Paul, I found your blog and have been reading your series where you’ve been ranting without mercy at the stupidity you’ve encountered at previous jobs, waiting with some dread for you to get to the Cineon period, because we certainly made our share of mistakes. I’m relieved to see that in your view it wasn’t so bad, though I wonder if you’re holding back on anything because you’re currently back at Kodak.
Yeah, we made our fair share of mistakes, but frankly they didn’t make for a horrible working environment. As the place I worked at for the second longest stretch after GeoVision, I have mostly positive memories of it. Or maybe the horror of some of my subsequent jobs wiped out any bad memories I had.

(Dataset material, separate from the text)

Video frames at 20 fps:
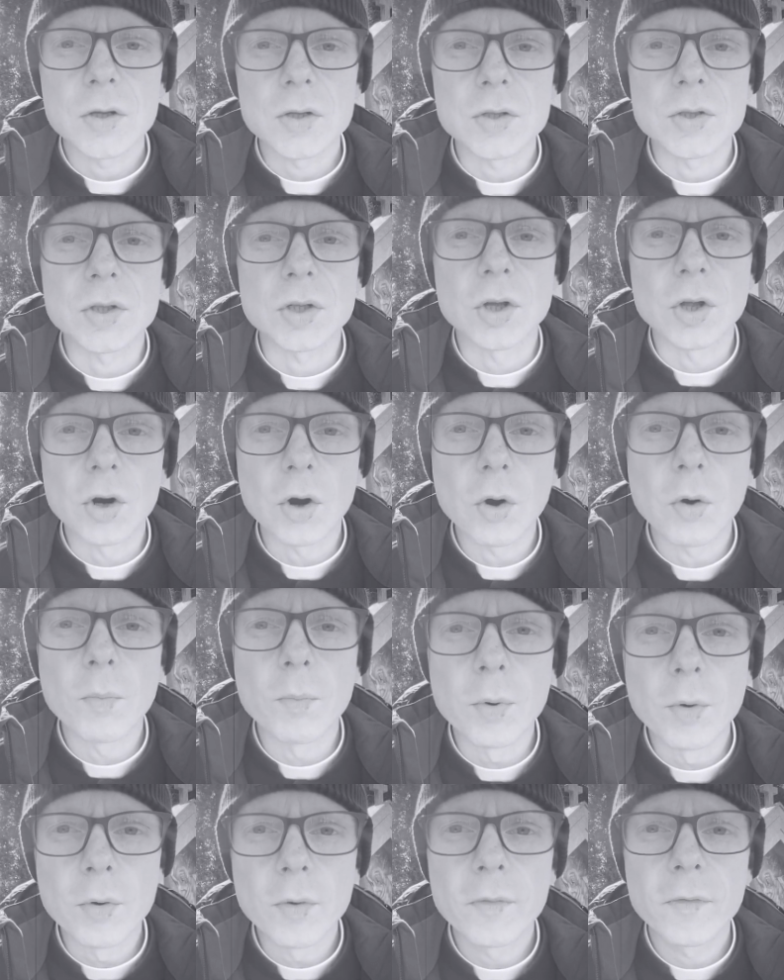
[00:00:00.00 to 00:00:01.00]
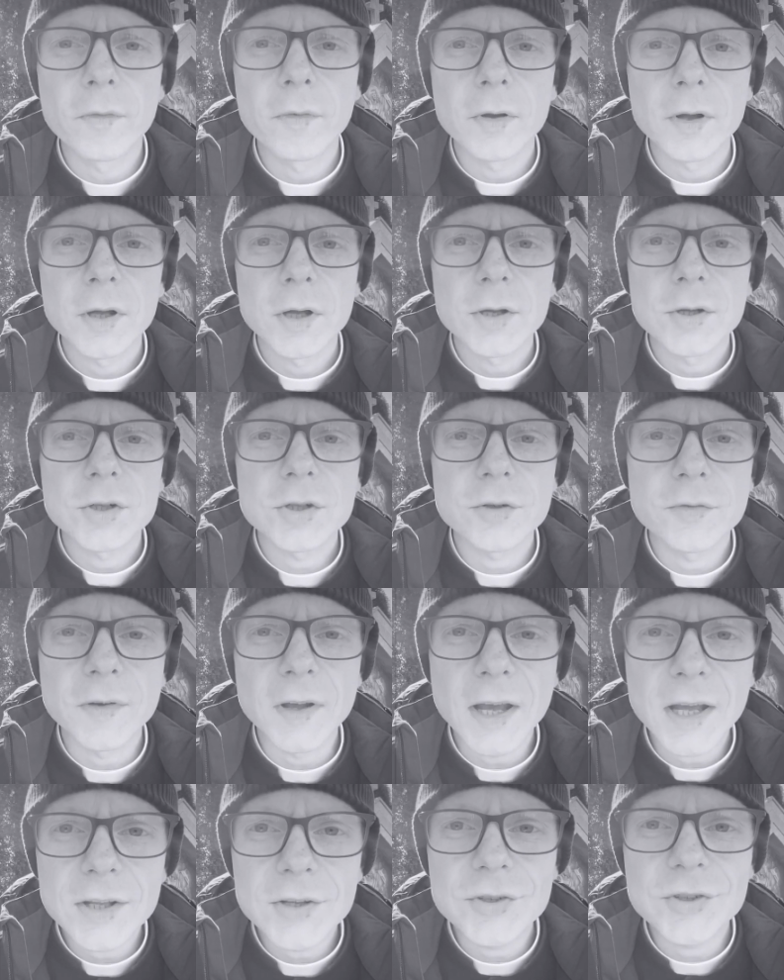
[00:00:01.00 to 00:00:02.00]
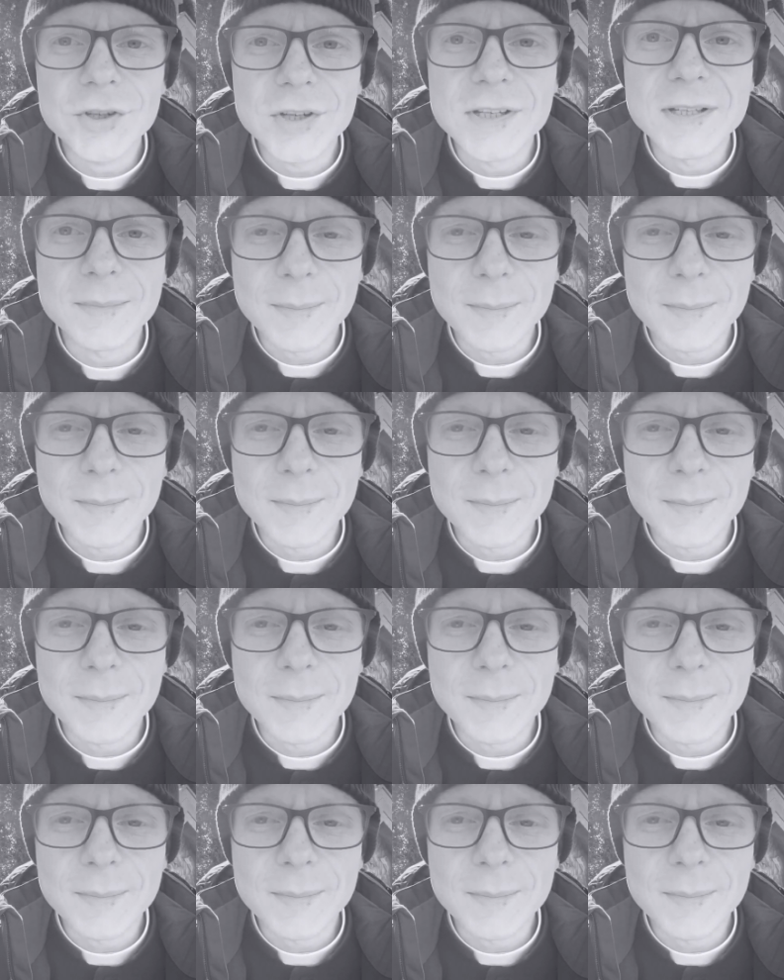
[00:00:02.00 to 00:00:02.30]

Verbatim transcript: Z grobów święci z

I mentioned the programmer revolt leading to more structure, but other than that and the constant re-orgs and new management, I can’t think of anything truely rant-worthy.
Stumbled across this entertaining blog… don’t know if we met at some point Paul… I was employee #5 at Cinesite in Burbank and spent a year and a half helping set up the London Cinesite. After leaving London in ’95 I became (as far as I’m aware) the first private operator-owner of a Cineon license and through the mid-late 90s did work for Kodak in LA mostly for marketing, demos, consulting, technical tests on Cineon and film stock, etc… Ed may remember me from a couple weeks I spent doing beta testing in Palo Alto… we have a mutual friend still in that area (Kelly Beck).

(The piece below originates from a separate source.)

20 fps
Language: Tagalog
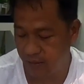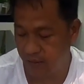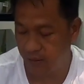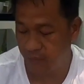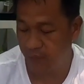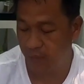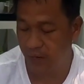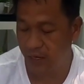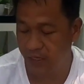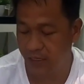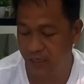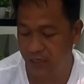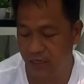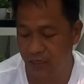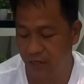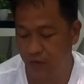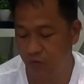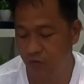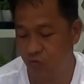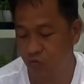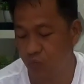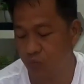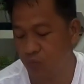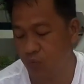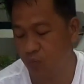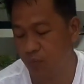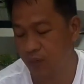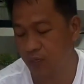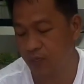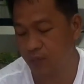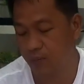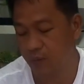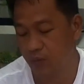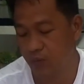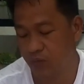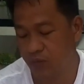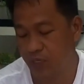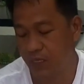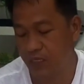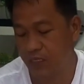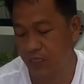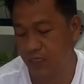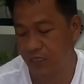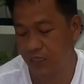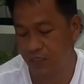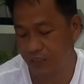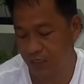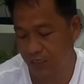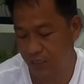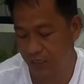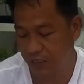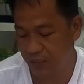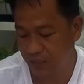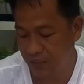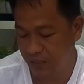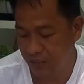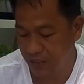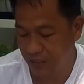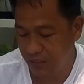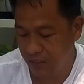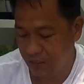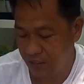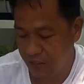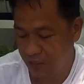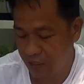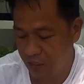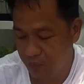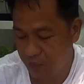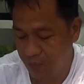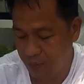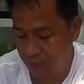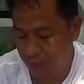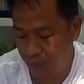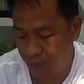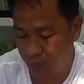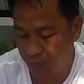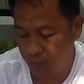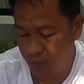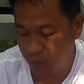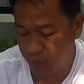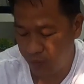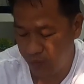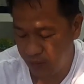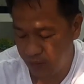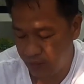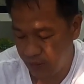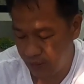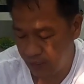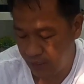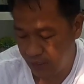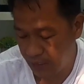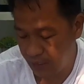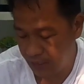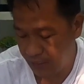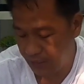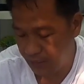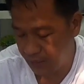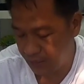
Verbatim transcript: uh, buyer na gusto bumili ng manok sa atin kasi hindi naman po, po pwede na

Anyway, I enjoyed your comments about Cineon (not much new to me as I consider myself to be something of a Cineon historian too) but I did want to point out that there were a couple dozen Cineon scanners sold… with only a minority being incorporated into lawsuit settlements. I myself have a Genesis Plus with only 97K frames on it (which is for sale by the way, along with much of my other Cineon stuff in case you or anyone knows someone in the market for that sort of thing).

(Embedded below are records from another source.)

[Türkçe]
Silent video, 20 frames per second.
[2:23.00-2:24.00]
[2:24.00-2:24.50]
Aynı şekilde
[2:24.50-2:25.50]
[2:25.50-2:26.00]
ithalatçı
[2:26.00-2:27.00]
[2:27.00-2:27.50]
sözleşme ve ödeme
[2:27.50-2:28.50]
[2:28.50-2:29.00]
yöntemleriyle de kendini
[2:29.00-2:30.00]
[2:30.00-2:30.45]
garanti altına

Though newer scanners such as Northlights (which are no better than a Cineon machine in terms of quality, they’re just faster (and more expensive)) and newer software such as Shake (now an Apple product as you probably know) have gained the market share that Kodak’s questionable marketing practices and decisions denied to Cineon, Cineon scanners and software are still pretty widely used in NA and Europe (and probably in Asia/Aus too at at least a dozen companie (‘weasels’ in programmer parlance). I do know of a few scanners/recorders that have been retired when they were replaced by faster units, but also know of plenty still in use. Of course, these days a decent used dual-CPU Octane costs less than a big PC or Mac, so the hardware cost for using the (still fairly capable) Cineon software isn’t as punishing as it once was.